**** Data for the task
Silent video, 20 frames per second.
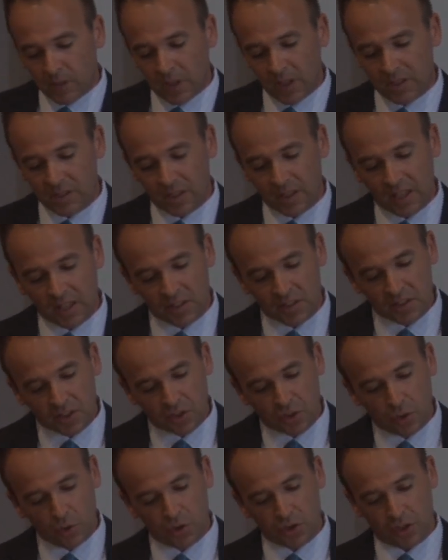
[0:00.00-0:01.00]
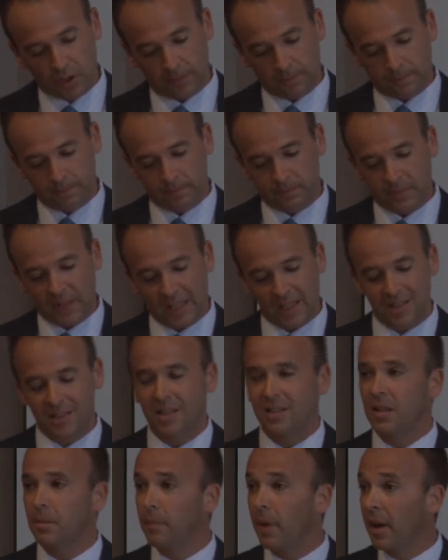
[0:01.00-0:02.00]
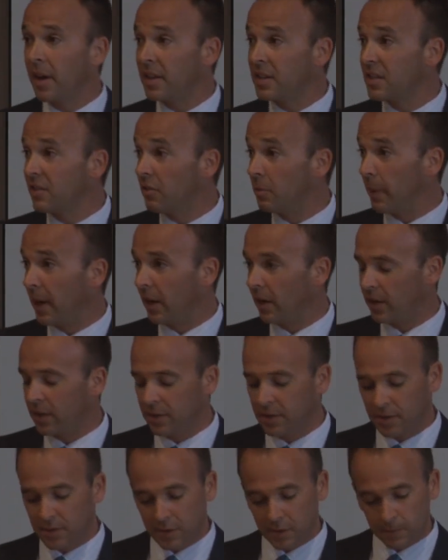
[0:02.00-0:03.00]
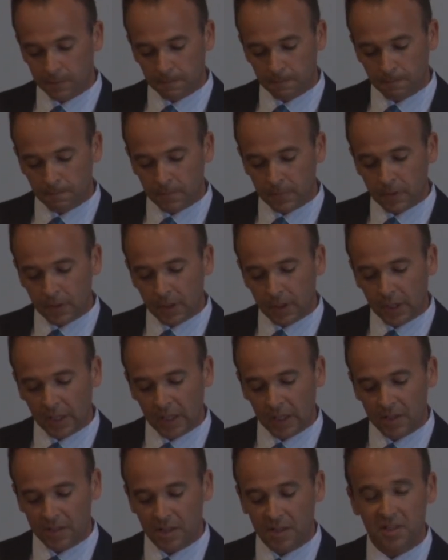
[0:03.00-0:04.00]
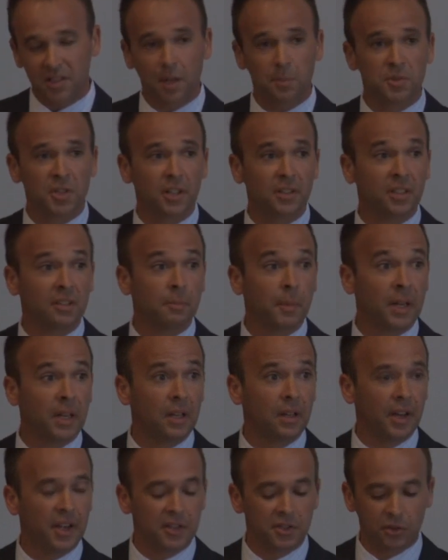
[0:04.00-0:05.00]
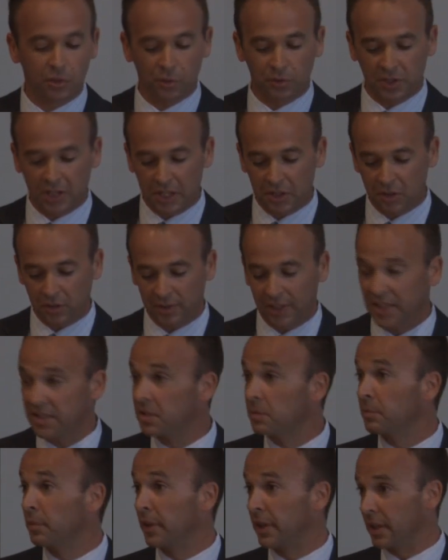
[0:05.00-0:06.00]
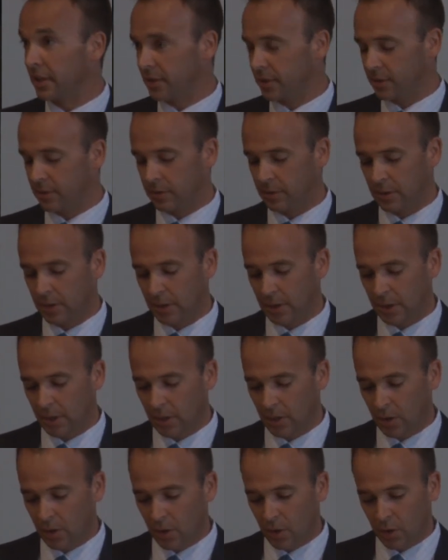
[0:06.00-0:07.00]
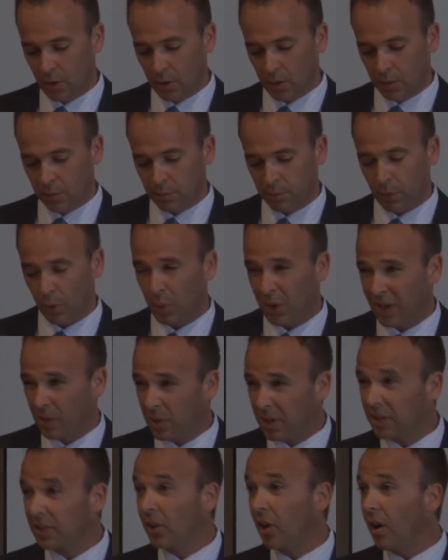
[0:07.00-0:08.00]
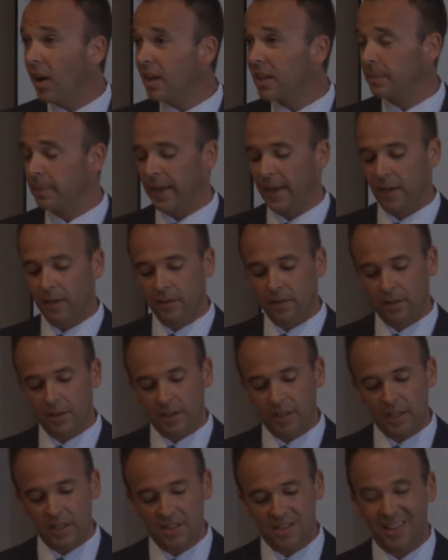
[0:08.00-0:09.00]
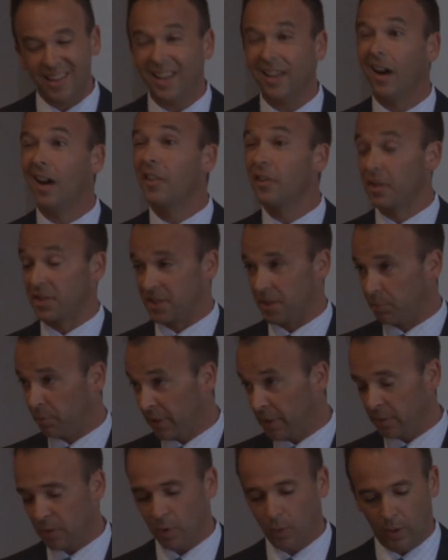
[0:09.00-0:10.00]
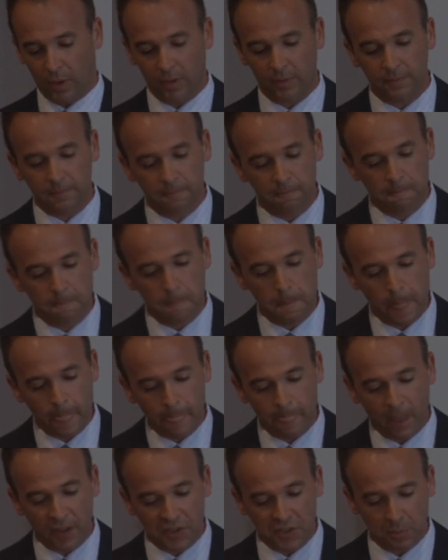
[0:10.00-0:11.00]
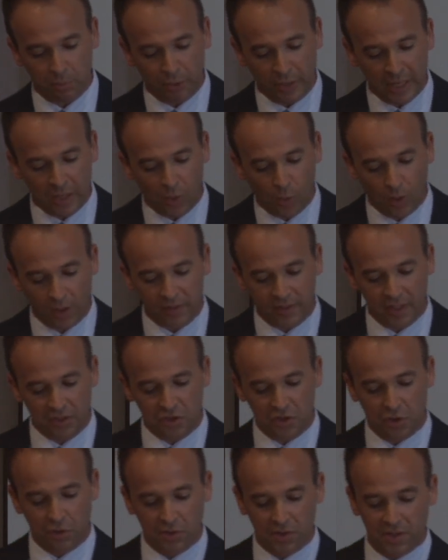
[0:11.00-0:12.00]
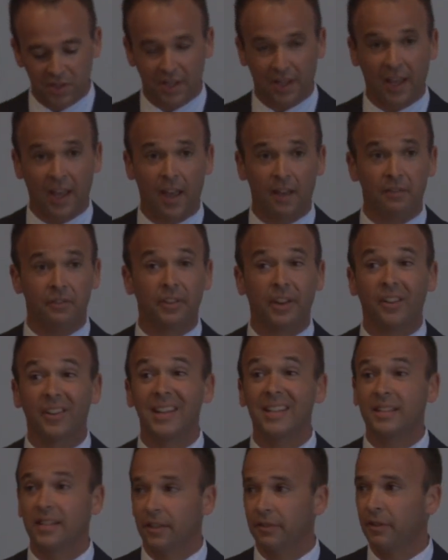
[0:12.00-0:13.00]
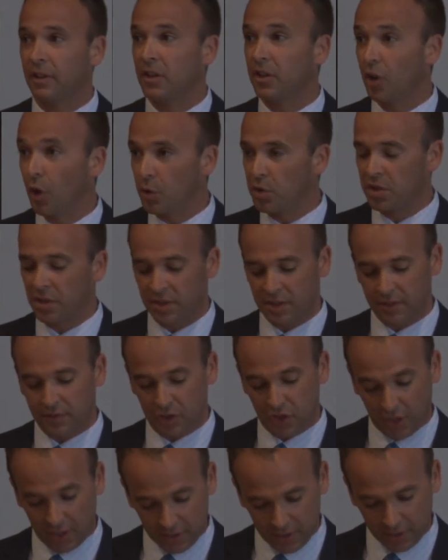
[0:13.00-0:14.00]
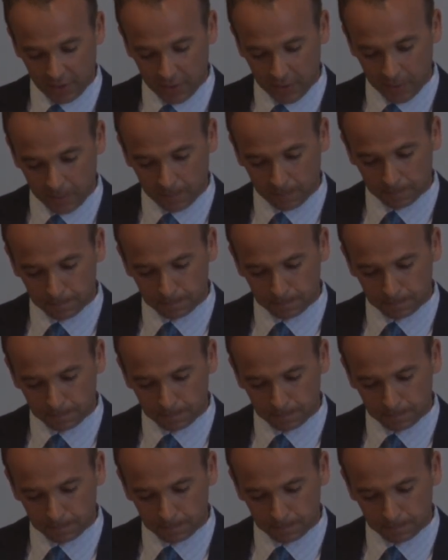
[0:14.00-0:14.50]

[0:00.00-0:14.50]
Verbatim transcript: is the institution that is in the minds of Americans and is the subject of many high school teacher lesson plans. But what I want to talk about is the other Supreme Court, the Supreme Court that chooses to have very different notions of justice.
********
▶ What this task involves: Your copy of the entries above must be exact and must not include pictures.

▶ Exercise response:
Silent video, 20 frames per second.
[0:00.00-0:01.00]
[0:01.00-0:02.00]
[0:02.00-0:03.00]
[0:03.00-0:04.00]
[0:04.00-0:05.00]
[0:05.00-0:06.00]
[0:06.00-0:07.00]
[0:07.00-0:08.00]
[0:08.00-0:09.00]
[0:09.00-0:10.00]
[0:10.00-0:11.00]
[0:11.00-0:12.00]
[0:12.00-0:13.00]
[0:13.00-0:14.00]
[0:14.00-0:14.50]

[0:00.00-0:14.50]
Verbatim transcript: is the institution that is in the minds of Americans and is the subject of many high school teacher lesson plans. But what I want to talk about is the other Supreme Court, the Supreme Court that chooses to have very different notions of justice.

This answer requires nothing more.